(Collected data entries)
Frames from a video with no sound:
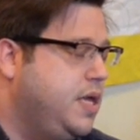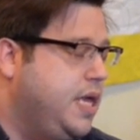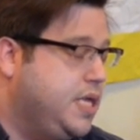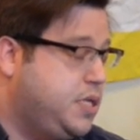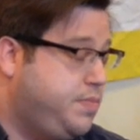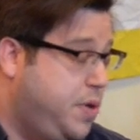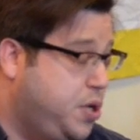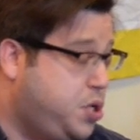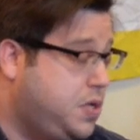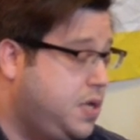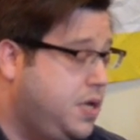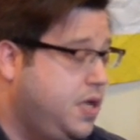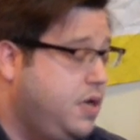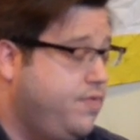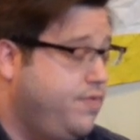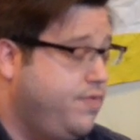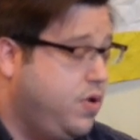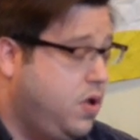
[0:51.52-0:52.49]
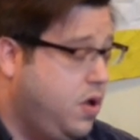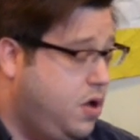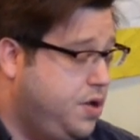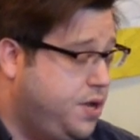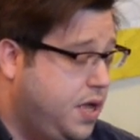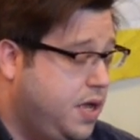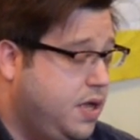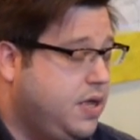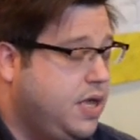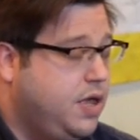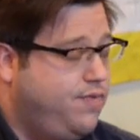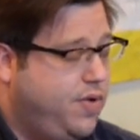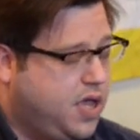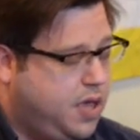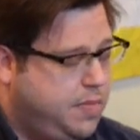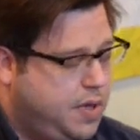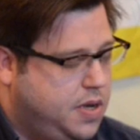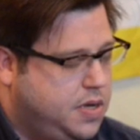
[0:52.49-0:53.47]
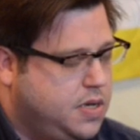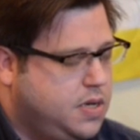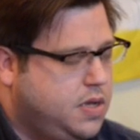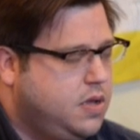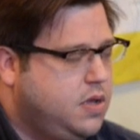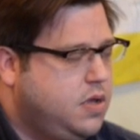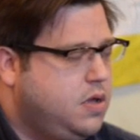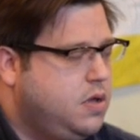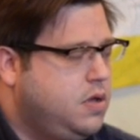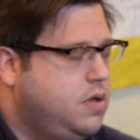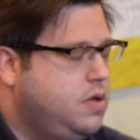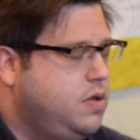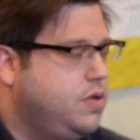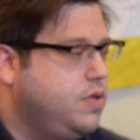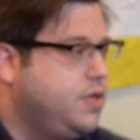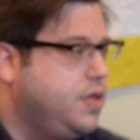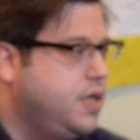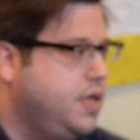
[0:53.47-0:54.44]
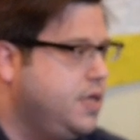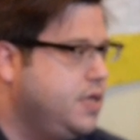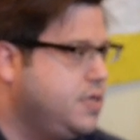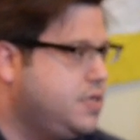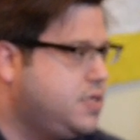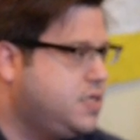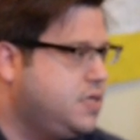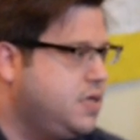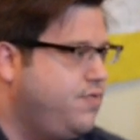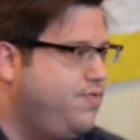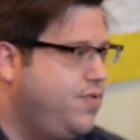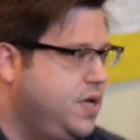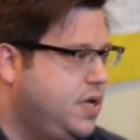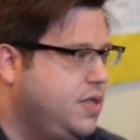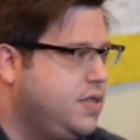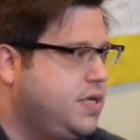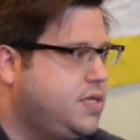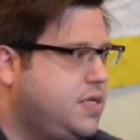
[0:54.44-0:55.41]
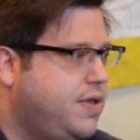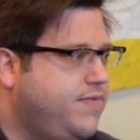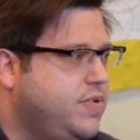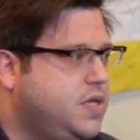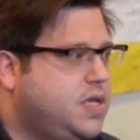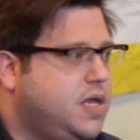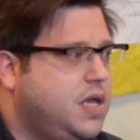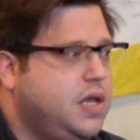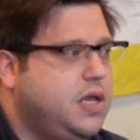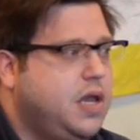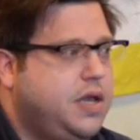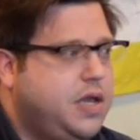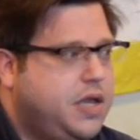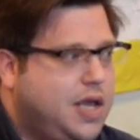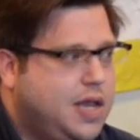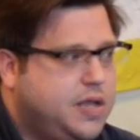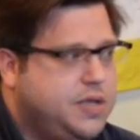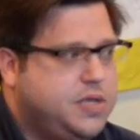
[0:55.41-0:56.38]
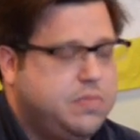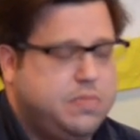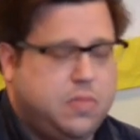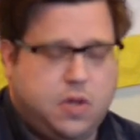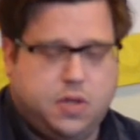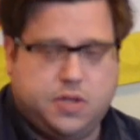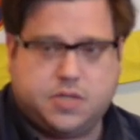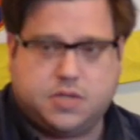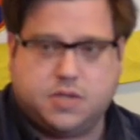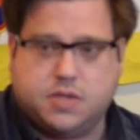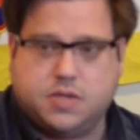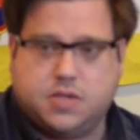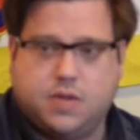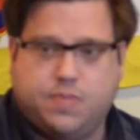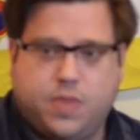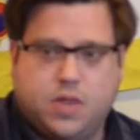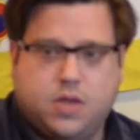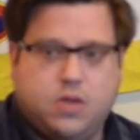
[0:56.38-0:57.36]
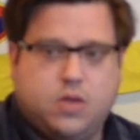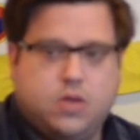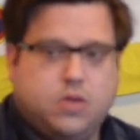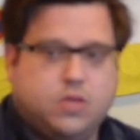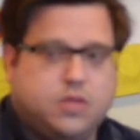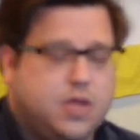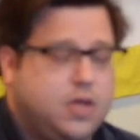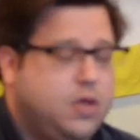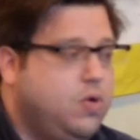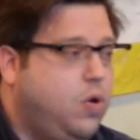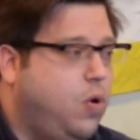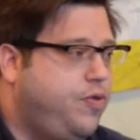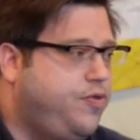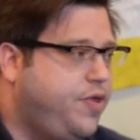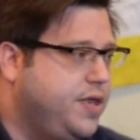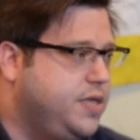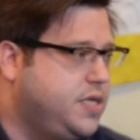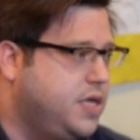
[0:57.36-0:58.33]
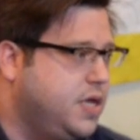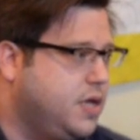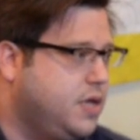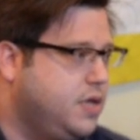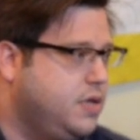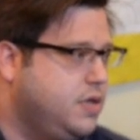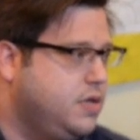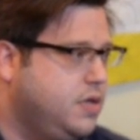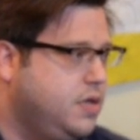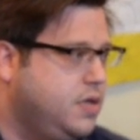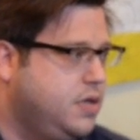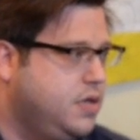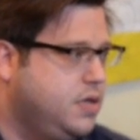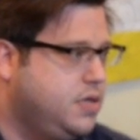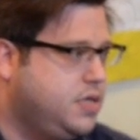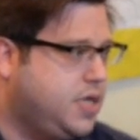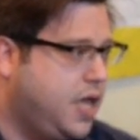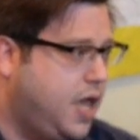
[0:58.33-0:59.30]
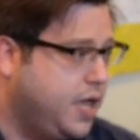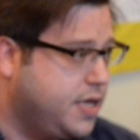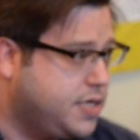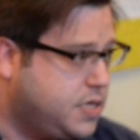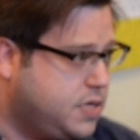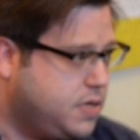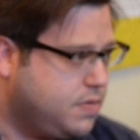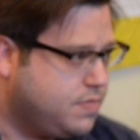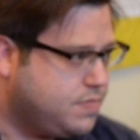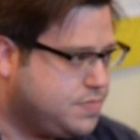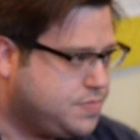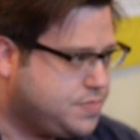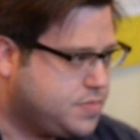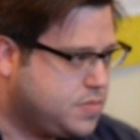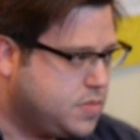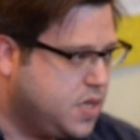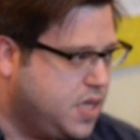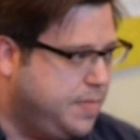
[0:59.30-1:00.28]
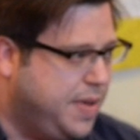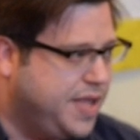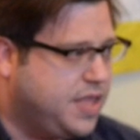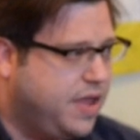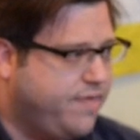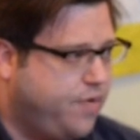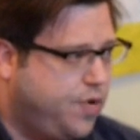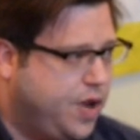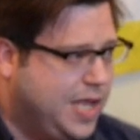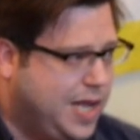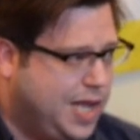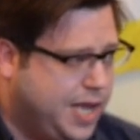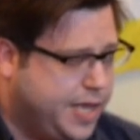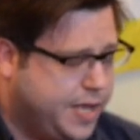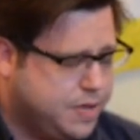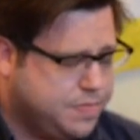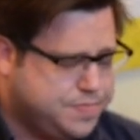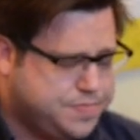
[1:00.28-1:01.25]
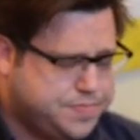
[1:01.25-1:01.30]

especially regarding, he recommended reading the 17 Nalanda Masters, the authentic text, made that very clear.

_Your goal_. Verbatim reproduction of every entry is needed, with the images left out.

_Answer for this exercise_.
Frames from a video with no sound:
[0:51.52-0:52.49]
[0:52.49-0:53.47]
[0:53.47-0:54.44]
[0:54.44-0:55.41]
[0:55.41-0:56.38]
[0:56.38-0:57.36]
[0:57.36-0:58.33]
[0:58.33-0:59.30]
[0:59.30-1:00.28]
[1:00.28-1:01.25]
[1:01.25-1:01.30]

especially regarding, he recommended reading the 17 Nalanda Masters, the authentic text, made that very clear.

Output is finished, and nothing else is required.